Assignment »
Type the entries out again exactly as they read, but leave every picture behind.

Given entries »
_ _ _ _
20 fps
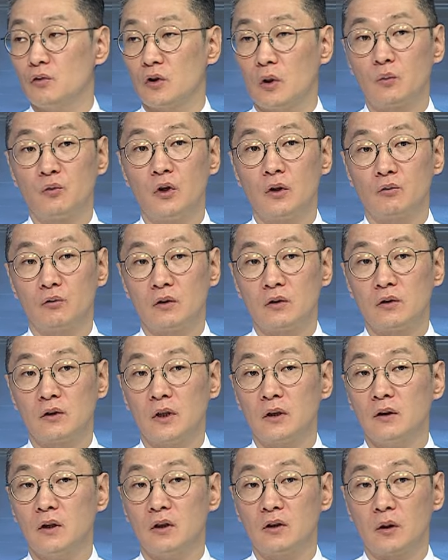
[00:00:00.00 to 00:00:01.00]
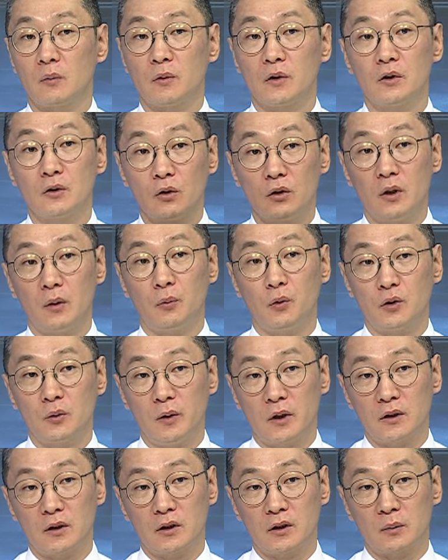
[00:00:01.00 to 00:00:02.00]
점유하고 있는 상태이기 때문에 그 전에
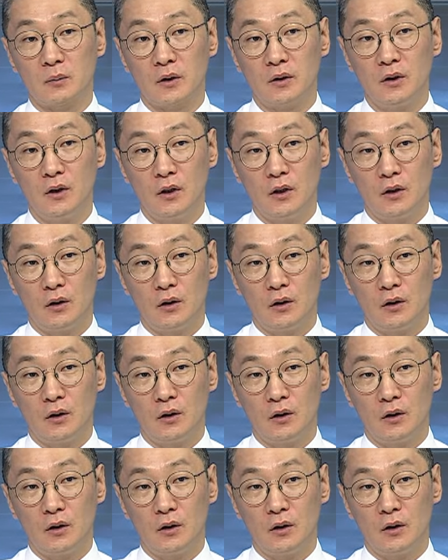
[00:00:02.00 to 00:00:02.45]
보시면 아시겠지만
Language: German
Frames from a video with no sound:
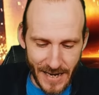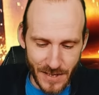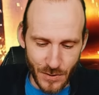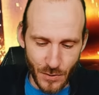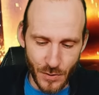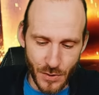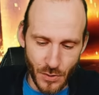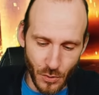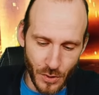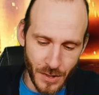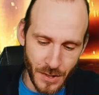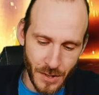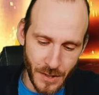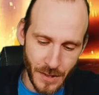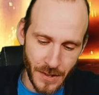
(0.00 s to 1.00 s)
Also so
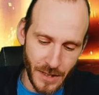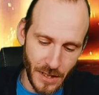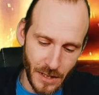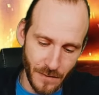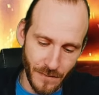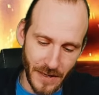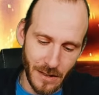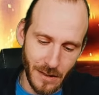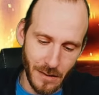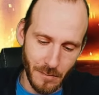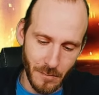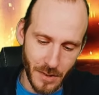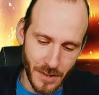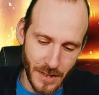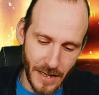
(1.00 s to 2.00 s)
ein
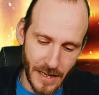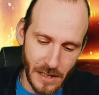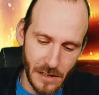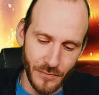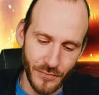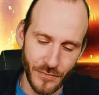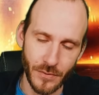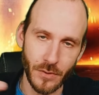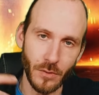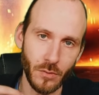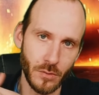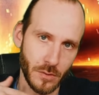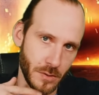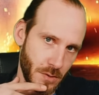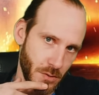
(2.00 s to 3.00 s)
Event mit Elfen
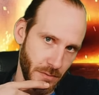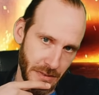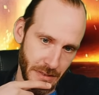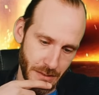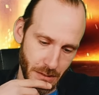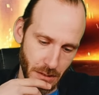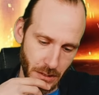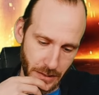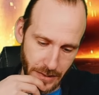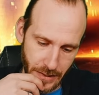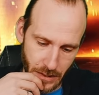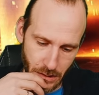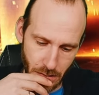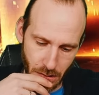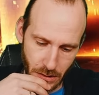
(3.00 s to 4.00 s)
und sowas,
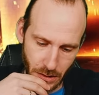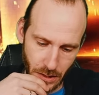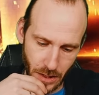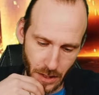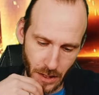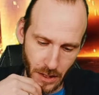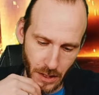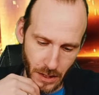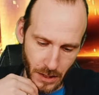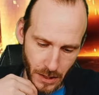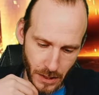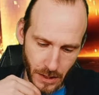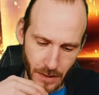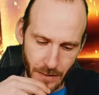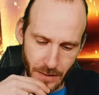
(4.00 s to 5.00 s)
ja?
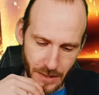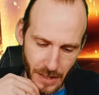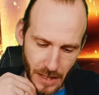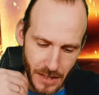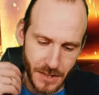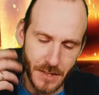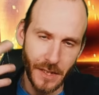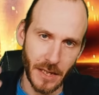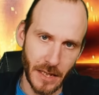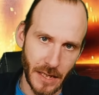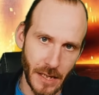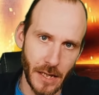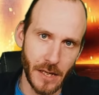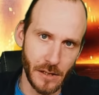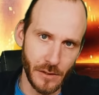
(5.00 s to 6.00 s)
Die
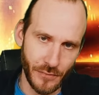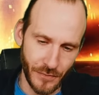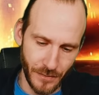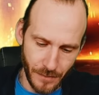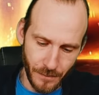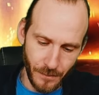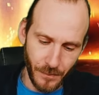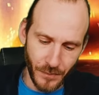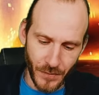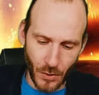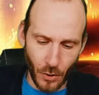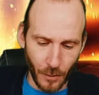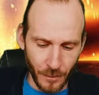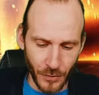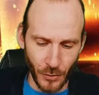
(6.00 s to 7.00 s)
Astralelfen
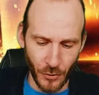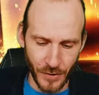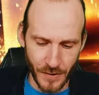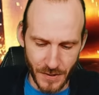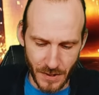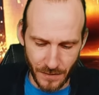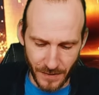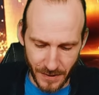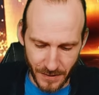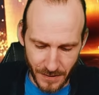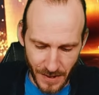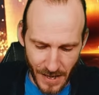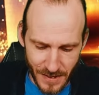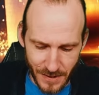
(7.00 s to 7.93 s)
kommt ein neues Event.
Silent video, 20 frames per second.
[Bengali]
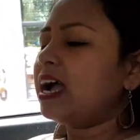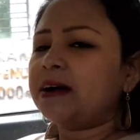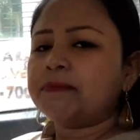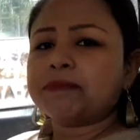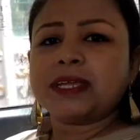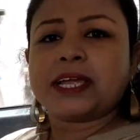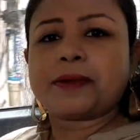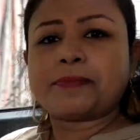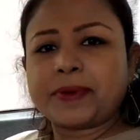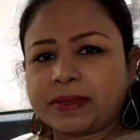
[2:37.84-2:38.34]

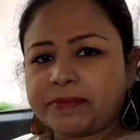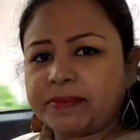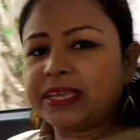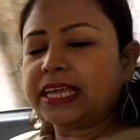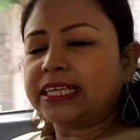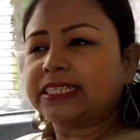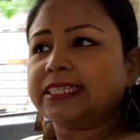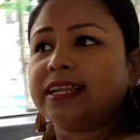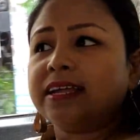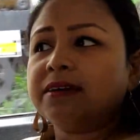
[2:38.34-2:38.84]
আমি আর প্রেমী
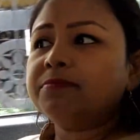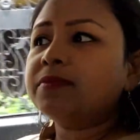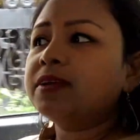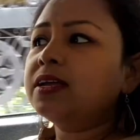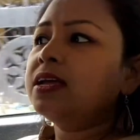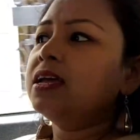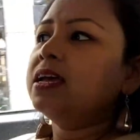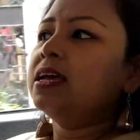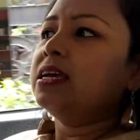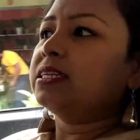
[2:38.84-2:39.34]
গেছিলাম
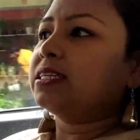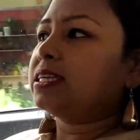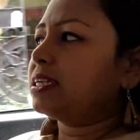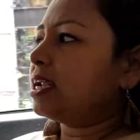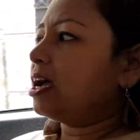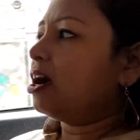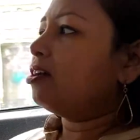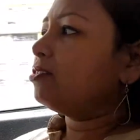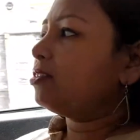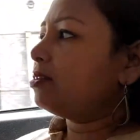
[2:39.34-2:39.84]

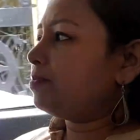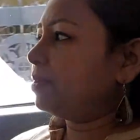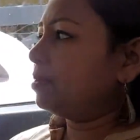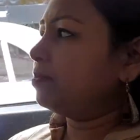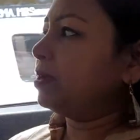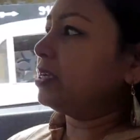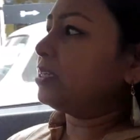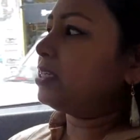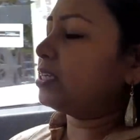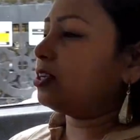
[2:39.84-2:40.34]
সেটা হতে
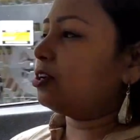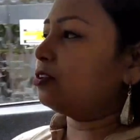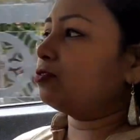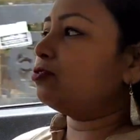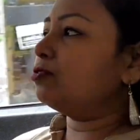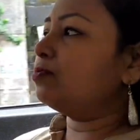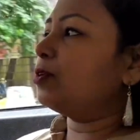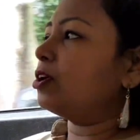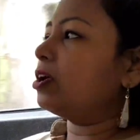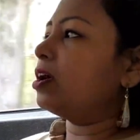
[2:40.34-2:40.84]
মানে সেটা হতে
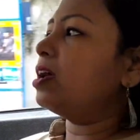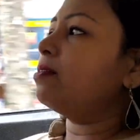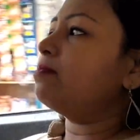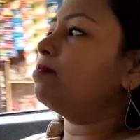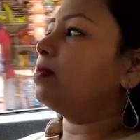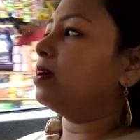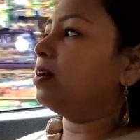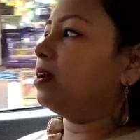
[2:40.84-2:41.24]
মনে হয়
_ _ _ _
Your solution »
20 fps
[00:00:00.00 to 00:00:01.00]
[00:00:01.00 to 00:00:02.00]
점유하고 있는 상태이기 때문에 그 전에
[00:00:02.00 to 00:00:02.45]
보시면 아시겠지만
Language: German
Frames from a video with no sound:
(0.00 s to 1.00 s)
Also so
(1.00 s to 2.00 s)
ein
(2.00 s to 3.00 s)
Event mit Elfen
(3.00 s to 4.00 s)
und sowas,
(4.00 s to 5.00 s)
ja?
(5.00 s to 6.00 s)
Die
(6.00 s to 7.00 s)
Astralelfen
(7.00 s to 7.93 s)
kommt ein neues Event.
Silent video, 20 frames per second.
[Bengali]
[2:37.84-2:38.34]

[2:38.34-2:38.84]
আমি আর প্রেমী
[2:38.84-2:39.34]
গেছিলাম
[2:39.34-2:39.84]

[2:39.84-2:40.34]
সেটা হতে
[2:40.34-2:40.84]
মানে সেটা হতে
[2:40.84-2:41.24]
মনে হয়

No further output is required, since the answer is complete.